» **Exercise**:
Please transcribe the data below exactly. Leave the pictures out.

» **Data excerpts**:

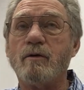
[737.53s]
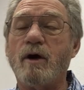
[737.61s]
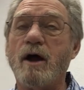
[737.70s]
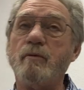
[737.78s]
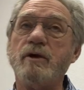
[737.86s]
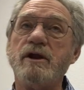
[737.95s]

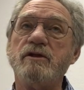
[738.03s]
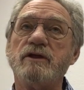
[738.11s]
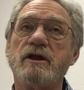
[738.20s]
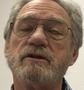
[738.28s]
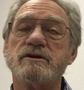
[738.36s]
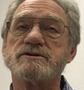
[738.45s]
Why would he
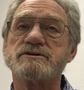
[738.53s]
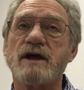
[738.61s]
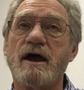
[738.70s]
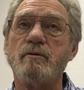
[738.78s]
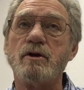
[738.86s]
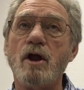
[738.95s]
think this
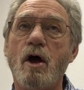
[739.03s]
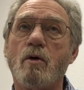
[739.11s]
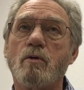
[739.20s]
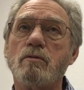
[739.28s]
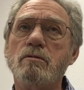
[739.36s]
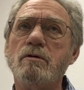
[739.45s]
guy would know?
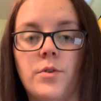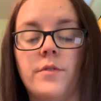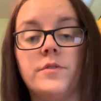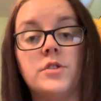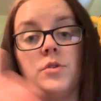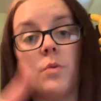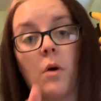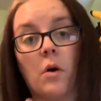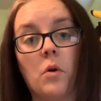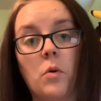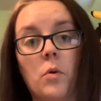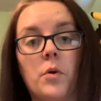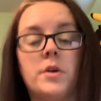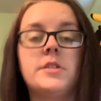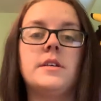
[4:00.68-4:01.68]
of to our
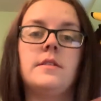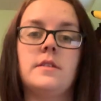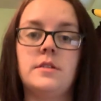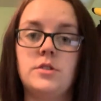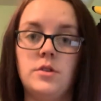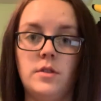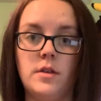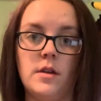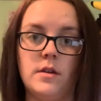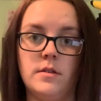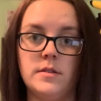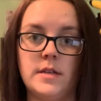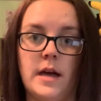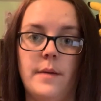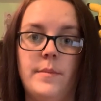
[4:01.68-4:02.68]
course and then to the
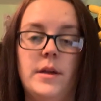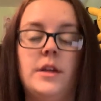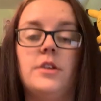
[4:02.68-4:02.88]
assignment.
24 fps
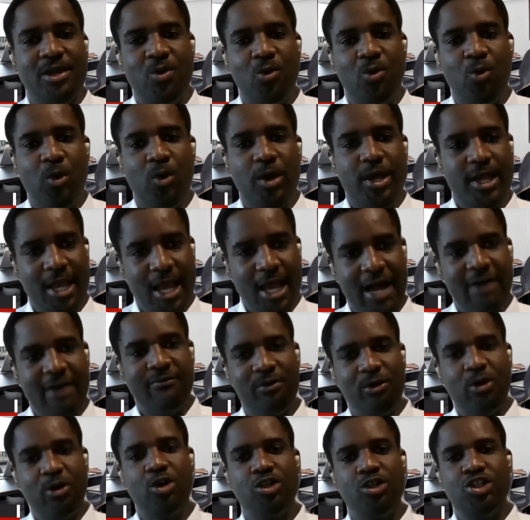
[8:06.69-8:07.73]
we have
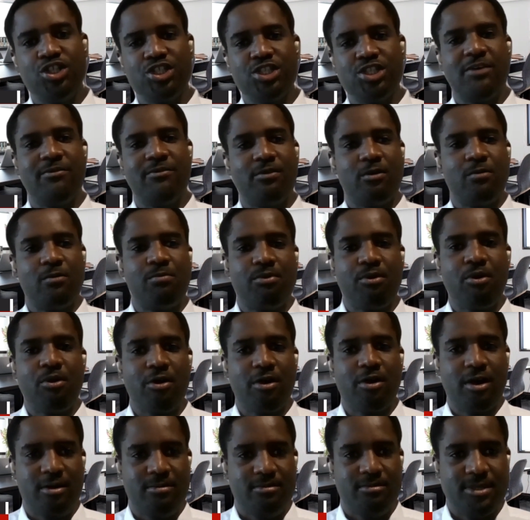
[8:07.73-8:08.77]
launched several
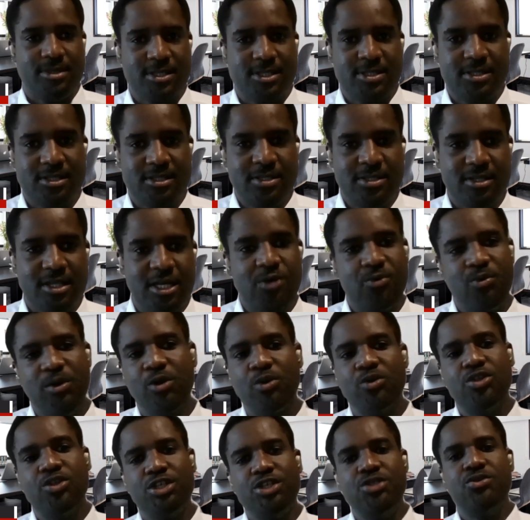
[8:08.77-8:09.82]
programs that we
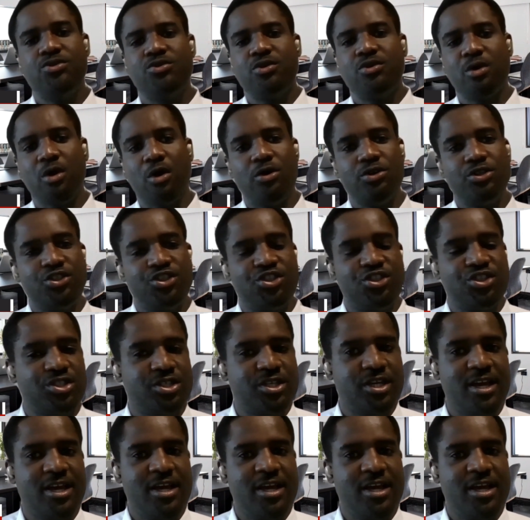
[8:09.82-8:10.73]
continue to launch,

» **Solution to the problem**:
[737.53s]
[737.61s]
[737.70s]
[737.78s]
[737.86s]
[737.95s]

[738.03s]
[738.11s]
[738.20s]
[738.28s]
[738.36s]
[738.45s]
Why would he
[738.53s]
[738.61s]
[738.70s]
[738.78s]
[738.86s]
[738.95s]
think this
[739.03s]
[739.11s]
[739.20s]
[739.28s]
[739.36s]
[739.45s]
guy would know?
[4:00.68-4:01.68]
of to our
[4:01.68-4:02.68]
course and then to the
[4:02.68-4:02.88]
assignment.
24 fps
[8:06.69-8:07.73]
we have
[8:07.73-8:08.77]
launched several
[8:08.77-8:09.82]
programs that we
[8:09.82-8:10.73]
continue to launch,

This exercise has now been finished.